Treating all targets with a single structural lens misses these differences. The pathway layer — the cell-type-specific, time-resolved representation of how biology actually works — is where Layers 2 and 3 live in practice. We haven't built it yet.

A simple test for any AI-generated analysis

If you are evaluating a "druggability score" or "structural risk index" — yours or a vendor's — ask:

1. Does it distinguish between instability and intrinsic disorder?
2. Does it account for allostery and conformational dynamics?
3. Does it incorporate post-translational state?

If the answer to any of these is no, you are looking at a partial model presented as a complete one. The 14 models NVIDIA AI Enterprise ships under Life Sciences are mostly Layer 1 — strong on structure, generation, and docking; conspicuously thin on the regulatory and dynamic layers. That isn't NVIDIA's failure. It's an industry-wide one.

The real opportunity

Static structure prediction is a major breakthrough — but it represents only one layer of the problem, and is largely solved for many single-chain proteins.

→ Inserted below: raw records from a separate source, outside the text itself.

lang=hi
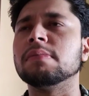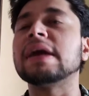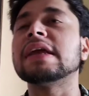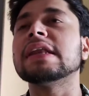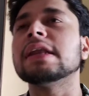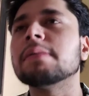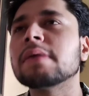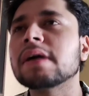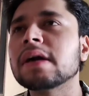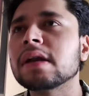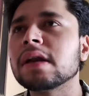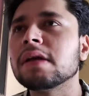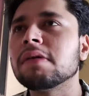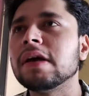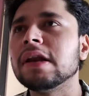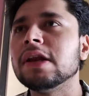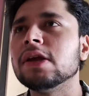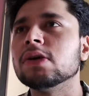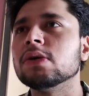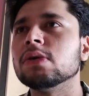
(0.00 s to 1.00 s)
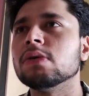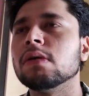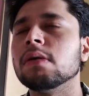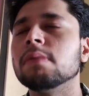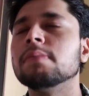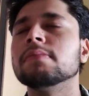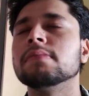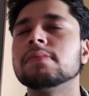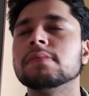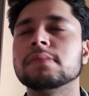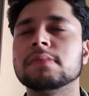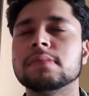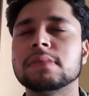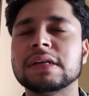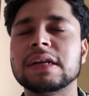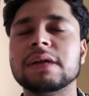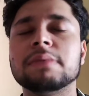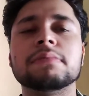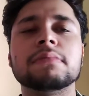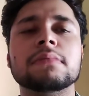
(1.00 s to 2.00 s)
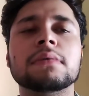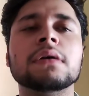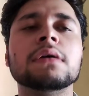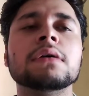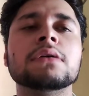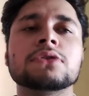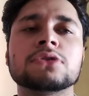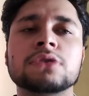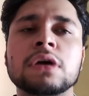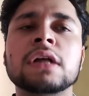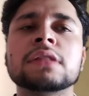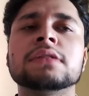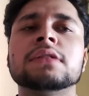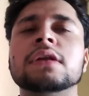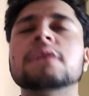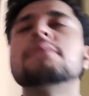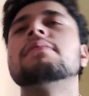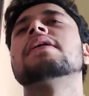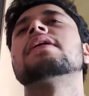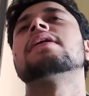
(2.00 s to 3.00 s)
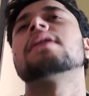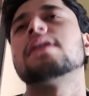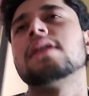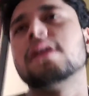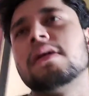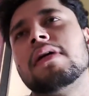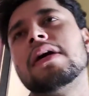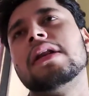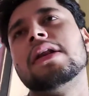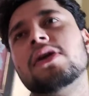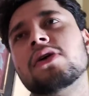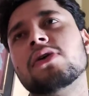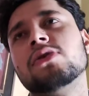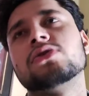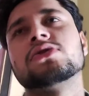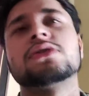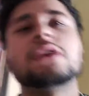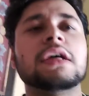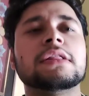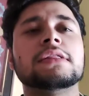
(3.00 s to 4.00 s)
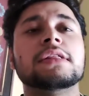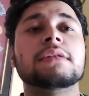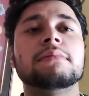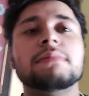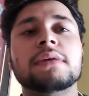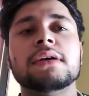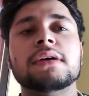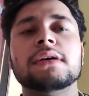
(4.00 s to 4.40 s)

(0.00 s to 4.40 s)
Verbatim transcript: महीने में करने वाली हो मतलब सात दिन में करने वाली हो सात दिन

The next frontier is integration:

• disorder
• dynamics
• allostery
• post-translational modification

The companies that succeed will not just predict structure. They will model what proteins actually do inside living cells.

Because in many of the most important systems — metabolism, signaling, transcription — the critical biology is happening in the parts of the protein that current models see least clearly.

A low confidence score is not always bad news.

Sometimes, it is the protein telling you exactly where the action is.